*** Opening Records ***

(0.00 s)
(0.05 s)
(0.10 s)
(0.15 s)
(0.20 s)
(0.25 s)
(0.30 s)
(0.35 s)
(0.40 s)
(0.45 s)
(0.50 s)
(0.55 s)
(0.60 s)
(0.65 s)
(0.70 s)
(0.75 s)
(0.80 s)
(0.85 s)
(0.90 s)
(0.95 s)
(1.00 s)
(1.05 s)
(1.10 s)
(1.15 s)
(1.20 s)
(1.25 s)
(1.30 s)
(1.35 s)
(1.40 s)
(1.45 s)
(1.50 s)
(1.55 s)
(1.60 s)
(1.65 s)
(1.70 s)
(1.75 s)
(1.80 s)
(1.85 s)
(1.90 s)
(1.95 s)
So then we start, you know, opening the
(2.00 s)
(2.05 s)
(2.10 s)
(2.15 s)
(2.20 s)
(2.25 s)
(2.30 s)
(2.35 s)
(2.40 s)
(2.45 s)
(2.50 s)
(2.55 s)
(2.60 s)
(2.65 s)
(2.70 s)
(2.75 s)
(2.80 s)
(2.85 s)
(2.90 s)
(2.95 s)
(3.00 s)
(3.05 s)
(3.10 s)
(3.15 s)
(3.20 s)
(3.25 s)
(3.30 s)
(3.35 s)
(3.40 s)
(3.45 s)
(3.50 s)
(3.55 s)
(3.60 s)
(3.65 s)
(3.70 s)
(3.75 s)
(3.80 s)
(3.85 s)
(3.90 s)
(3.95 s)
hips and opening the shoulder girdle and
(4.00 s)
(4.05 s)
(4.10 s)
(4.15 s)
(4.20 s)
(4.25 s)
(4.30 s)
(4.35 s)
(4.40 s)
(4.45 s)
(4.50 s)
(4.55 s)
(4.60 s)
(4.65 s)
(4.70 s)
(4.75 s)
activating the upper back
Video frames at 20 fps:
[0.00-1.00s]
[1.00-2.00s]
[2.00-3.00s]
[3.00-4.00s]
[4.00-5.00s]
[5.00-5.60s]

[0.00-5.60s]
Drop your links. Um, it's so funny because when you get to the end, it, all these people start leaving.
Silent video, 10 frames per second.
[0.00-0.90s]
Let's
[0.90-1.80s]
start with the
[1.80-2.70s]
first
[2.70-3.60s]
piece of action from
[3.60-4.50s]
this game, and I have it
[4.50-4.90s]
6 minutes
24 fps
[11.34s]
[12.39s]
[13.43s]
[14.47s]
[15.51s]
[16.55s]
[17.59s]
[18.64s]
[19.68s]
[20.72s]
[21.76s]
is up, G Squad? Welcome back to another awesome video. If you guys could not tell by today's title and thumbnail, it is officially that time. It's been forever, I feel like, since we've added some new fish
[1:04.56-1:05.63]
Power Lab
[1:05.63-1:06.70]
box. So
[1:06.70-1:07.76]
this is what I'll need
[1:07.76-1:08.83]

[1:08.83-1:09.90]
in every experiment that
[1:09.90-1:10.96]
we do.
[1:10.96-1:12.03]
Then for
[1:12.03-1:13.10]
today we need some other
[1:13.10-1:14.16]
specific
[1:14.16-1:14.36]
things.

*** Closing Records ***

Above are the records; restate each one exactly.

(0.00 s)
(0.05 s)
(0.10 s)
(0.15 s)
(0.20 s)
(0.25 s)
(0.30 s)
(0.35 s)
(0.40 s)
(0.45 s)
(0.50 s)
(0.55 s)
(0.60 s)
(0.65 s)
(0.70 s)
(0.75 s)
(0.80 s)
(0.85 s)
(0.90 s)
(0.95 s)
(1.00 s)
(1.05 s)
(1.10 s)
(1.15 s)
(1.20 s)
(1.25 s)
(1.30 s)
(1.35 s)
(1.40 s)
(1.45 s)
(1.50 s)
(1.55 s)
(1.60 s)
(1.65 s)
(1.70 s)
(1.75 s)
(1.80 s)
(1.85 s)
(1.90 s)
(1.95 s)
So then we start, you know, opening the
(2.00 s)
(2.05 s)
(2.10 s)
(2.15 s)
(2.20 s)
(2.25 s)
(2.30 s)
(2.35 s)
(2.40 s)
(2.45 s)
(2.50 s)
(2.55 s)
(2.60 s)
(2.65 s)
(2.70 s)
(2.75 s)
(2.80 s)
(2.85 s)
(2.90 s)
(2.95 s)
(3.00 s)
(3.05 s)
(3.10 s)
(3.15 s)
(3.20 s)
(3.25 s)
(3.30 s)
(3.35 s)
(3.40 s)
(3.45 s)
(3.50 s)
(3.55 s)
(3.60 s)
(3.65 s)
(3.70 s)
(3.75 s)
(3.80 s)
(3.85 s)
(3.90 s)
(3.95 s)
hips and opening the shoulder girdle and
(4.00 s)
(4.05 s)
(4.10 s)
(4.15 s)
(4.20 s)
(4.25 s)
(4.30 s)
(4.35 s)
(4.40 s)
(4.45 s)
(4.50 s)
(4.55 s)
(4.60 s)
(4.65 s)
(4.70 s)
(4.75 s)
activating the upper back
Video frames at 20 fps:
[0.00-1.00s]
[1.00-2.00s]
[2.00-3.00s]
[3.00-4.00s]
[4.00-5.00s]
[5.00-5.60s]

[0.00-5.60s]
Drop your links. Um, it's so funny because when you get to the end, it, all these people start leaving.
Silent video, 10 frames per second.
[0.00-0.90s]
Let's
[0.90-1.80s]
start with the
[1.80-2.70s]
first
[2.70-3.60s]
piece of action from
[3.60-4.50s]
this game, and I have it
[4.50-4.90s]
6 minutes
24 fps
[11.34s]
[12.39s]
[13.43s]
[14.47s]
[15.51s]
[16.55s]
[17.59s]
[18.64s]
[19.68s]
[20.72s]
[21.76s]
is up, G Squad? Welcome back to another awesome video. If you guys could not tell by today's title and thumbnail, it is officially that time. It's been forever, I feel like, since we've added some new fish
[1:04.56-1:05.63]
Power Lab
[1:05.63-1:06.70]
box. So
[1:06.70-1:07.76]
this is what I'll need
[1:07.76-1:08.83]

[1:08.83-1:09.90]
in every experiment that
[1:09.90-1:10.96]
we do.
[1:10.96-1:12.03]
Then for
[1:12.03-1:13.10]
today we need some other
[1:13.10-1:14.16]
specific
[1:14.16-1:14.36]
things.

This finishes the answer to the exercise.